Sony demitirá 10.000 funcionários antes do final de março de 2013

A gigante japonesa da eletrônica Sony anunciou nesta quinta-feira que cortará 10.000 postos de trabalho até março de 2013, com o objetivo de tentar reequilibrar as contas do grupo.

A empresa tem sido acuada pela acirrada competição estrangeira, que tem pesado em suas vendas de televisores e outros produtos eletrônicos, além dos impostos muito elevados nos Estados Unidos e uma taxa de câmbio desfavorável.

A Sony calculou as perdas anuais para 2011-2012 em 6,4 bilhões de dólares e pretende revisar suas atividades para reduzir custos fixos, anunciou em uma entrevista coletiva o presidente da empresa, Kazuo Hirai.

Esse é o quarto ano consecutivo que o grupo apresenta números negativos.

Ante este resultado, o grupo não tem mais opção além de revisar o perímetro de suas atividades e reduzir os custos fixos, disse Harai em coletiva de imprensa.

As demissões afetarão 6% do quadro de funcionários da Sony, de acordo com dados de 31 de março de 2011.

Até o momento, não foi divulgado nenhum detalhe sobre em quais filiais da empresa no globo serão feitos os cortes. Contudo, cerca da metade dos 10.000 postos deve corresponder à eliminação de subsidiárias, entre elas a de produtos químicos, nos quais trabalham cerca de 3.000 pessoas atualmente.

O custo da reestruturação está avaliado em 75 bilhões de ienes (US$ 925 milhões).

A Sony já havia sofrido duramente a crise financeira mundial de 2008-09, sacrificando na época mais de 16.000 empregos em todo o mundo, além de fechar fábricas para atribuir mais tarefas a subsidiárias.

"Minha missão é acertar a Sony", declarou Hirai, que destacou a necessidade de reforçar a parte central do grupo: os aparelhos eletrônicos voltados para o grande público, começando pelos televisores, que estão no vermelho há vários anos.

"Devemos reforçar nossas atividades centrais, ou seja, o que diz respeito à imagem digital para o grande público ou os profissionais, os jogos e os telefones celulares", disse.

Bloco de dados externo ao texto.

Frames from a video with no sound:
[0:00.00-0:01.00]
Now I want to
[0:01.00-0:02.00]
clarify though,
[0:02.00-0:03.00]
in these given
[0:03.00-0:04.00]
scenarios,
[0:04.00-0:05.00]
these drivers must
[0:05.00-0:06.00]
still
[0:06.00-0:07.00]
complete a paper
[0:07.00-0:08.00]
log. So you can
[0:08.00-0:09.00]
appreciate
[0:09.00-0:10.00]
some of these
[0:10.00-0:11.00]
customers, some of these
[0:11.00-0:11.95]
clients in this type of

Segundo o diretor, a Sony deve também "reestruturar o segmento dos televisores, deficitário há oito anos, para estar mais presente nos países fora do Japão, Europa e América do Norte, entrar em áreas promissoras como os aparelhos médicos e revisar sua carteira de produtos".

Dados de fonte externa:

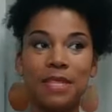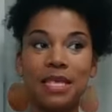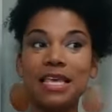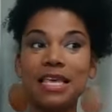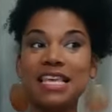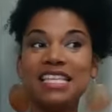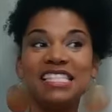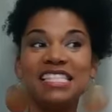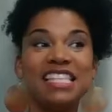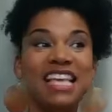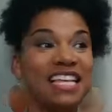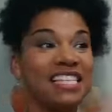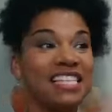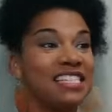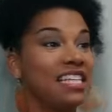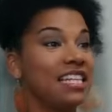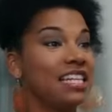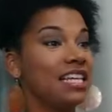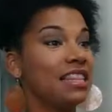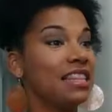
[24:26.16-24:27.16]
Is that
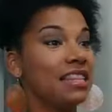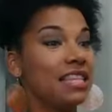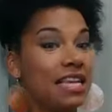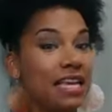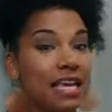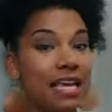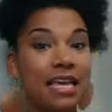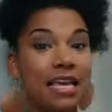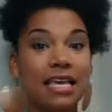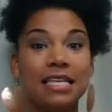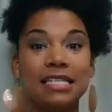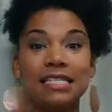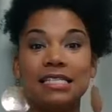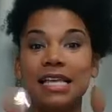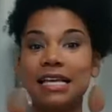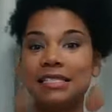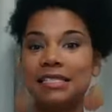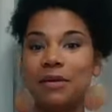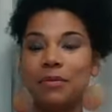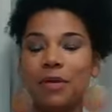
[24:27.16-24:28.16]
still a thing? Is
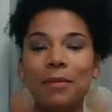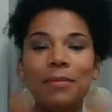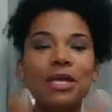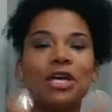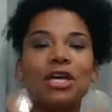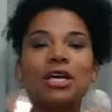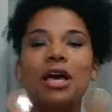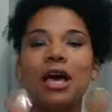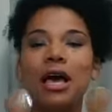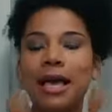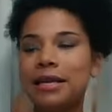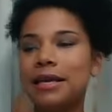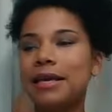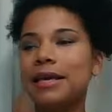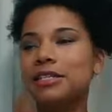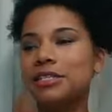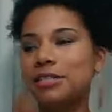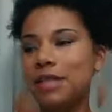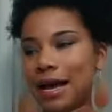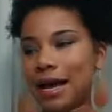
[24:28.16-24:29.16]
that something? I mean,
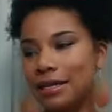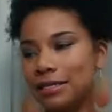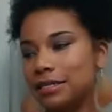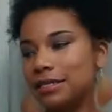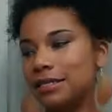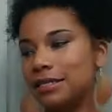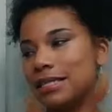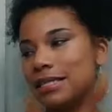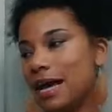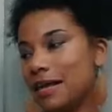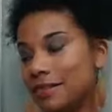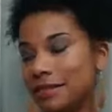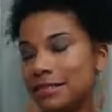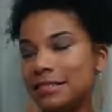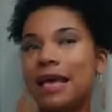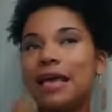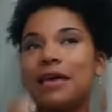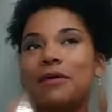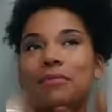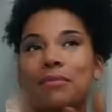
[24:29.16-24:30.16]
and not to, it's not the
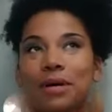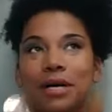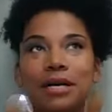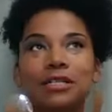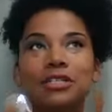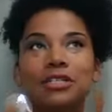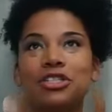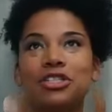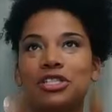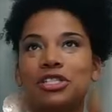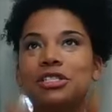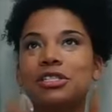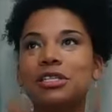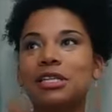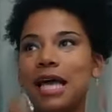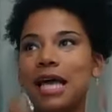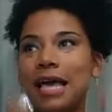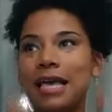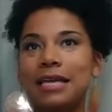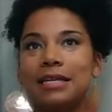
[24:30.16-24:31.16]
same, but just to
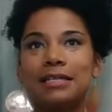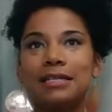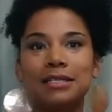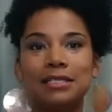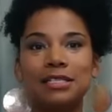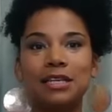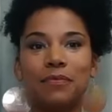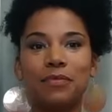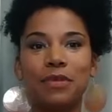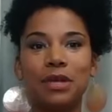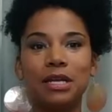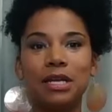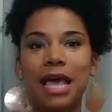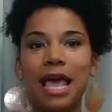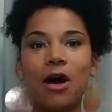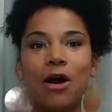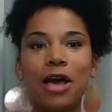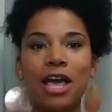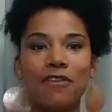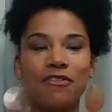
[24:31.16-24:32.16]
liken it to something.
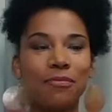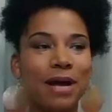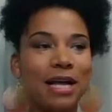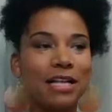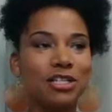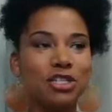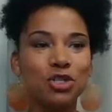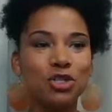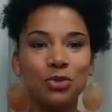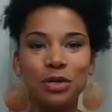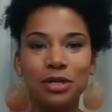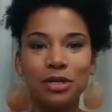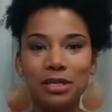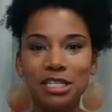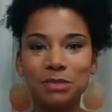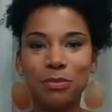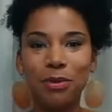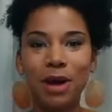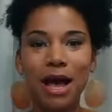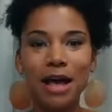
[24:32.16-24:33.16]
Now everybody's doing these
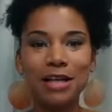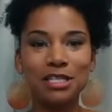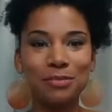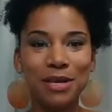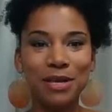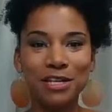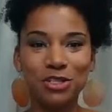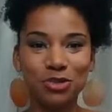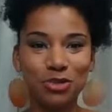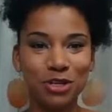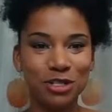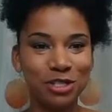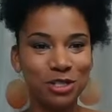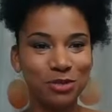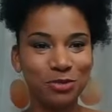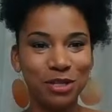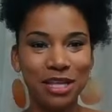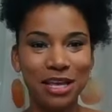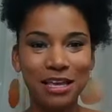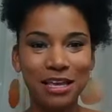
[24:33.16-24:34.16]
bridesmaids dresses
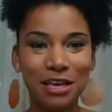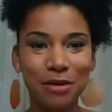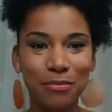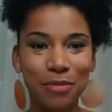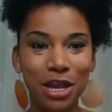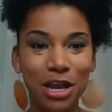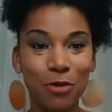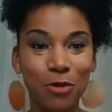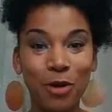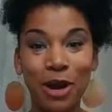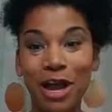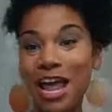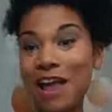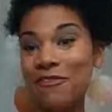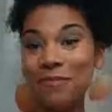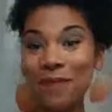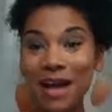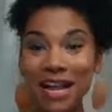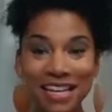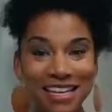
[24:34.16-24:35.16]
when they get married, where
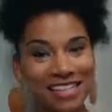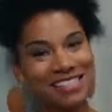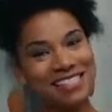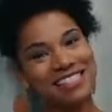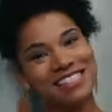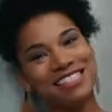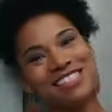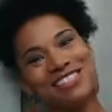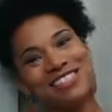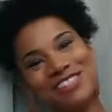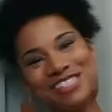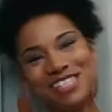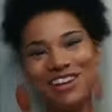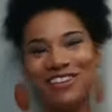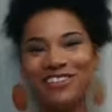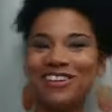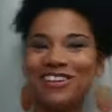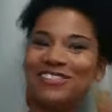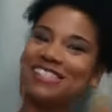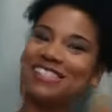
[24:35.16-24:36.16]
everybody gets to choose their
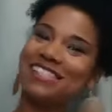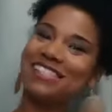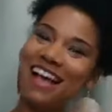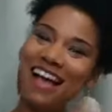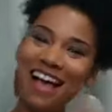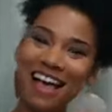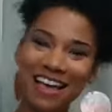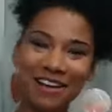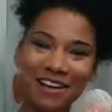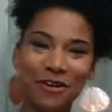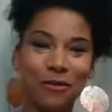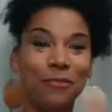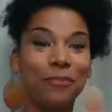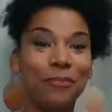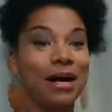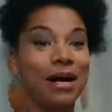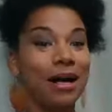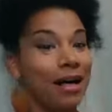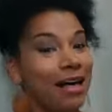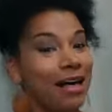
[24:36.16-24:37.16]
own style,
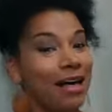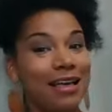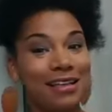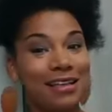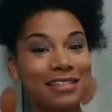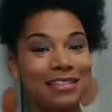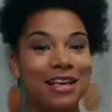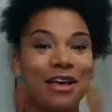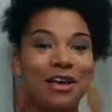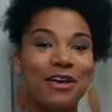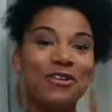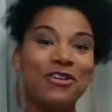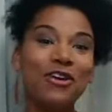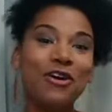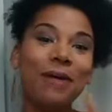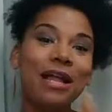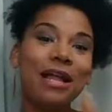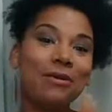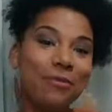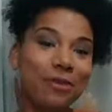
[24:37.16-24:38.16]
because
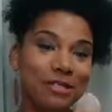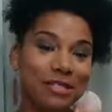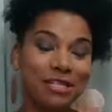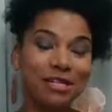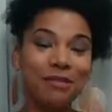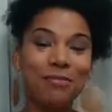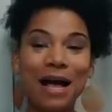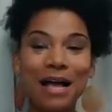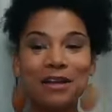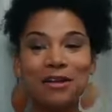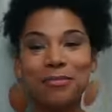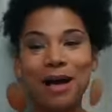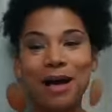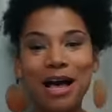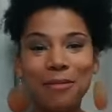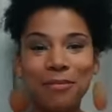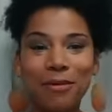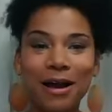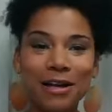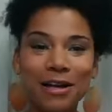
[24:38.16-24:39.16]
nobody wants anybody to buy
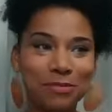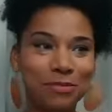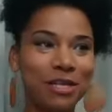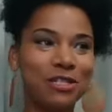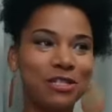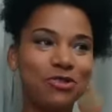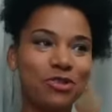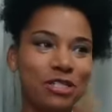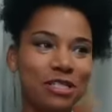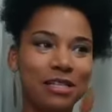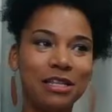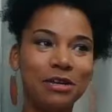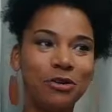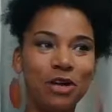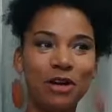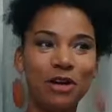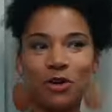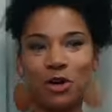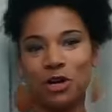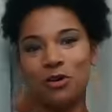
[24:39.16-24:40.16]
a bridesmaid's dress that they're
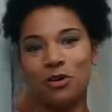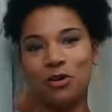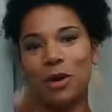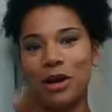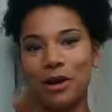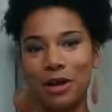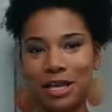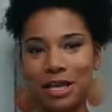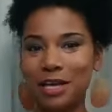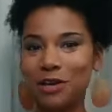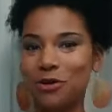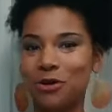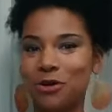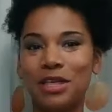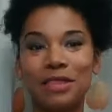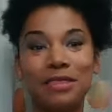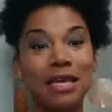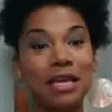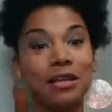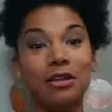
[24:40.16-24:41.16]
never going to wear again, or
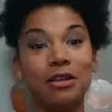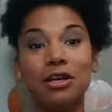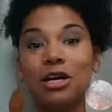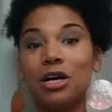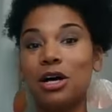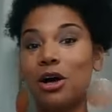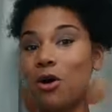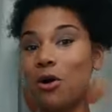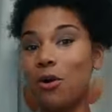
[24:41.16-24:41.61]
that they look.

Apesar de ser deficitário, o segmento dos televisores continua sendo essencial para Hirai.

"A Sony descarta abandonar a venda de televisores, um aparelho central de entretenimento familiar", mas estão sendo estudadas várias opções, entre elas a de uma associação com outro fabricante.

Para reduzir seus custos fixos, a Sony cedeu sua participação de 50% na co-empresa de telas de cristal líquido (LCD), fundada com sua concorrente sul-coreana Samsung Electronics.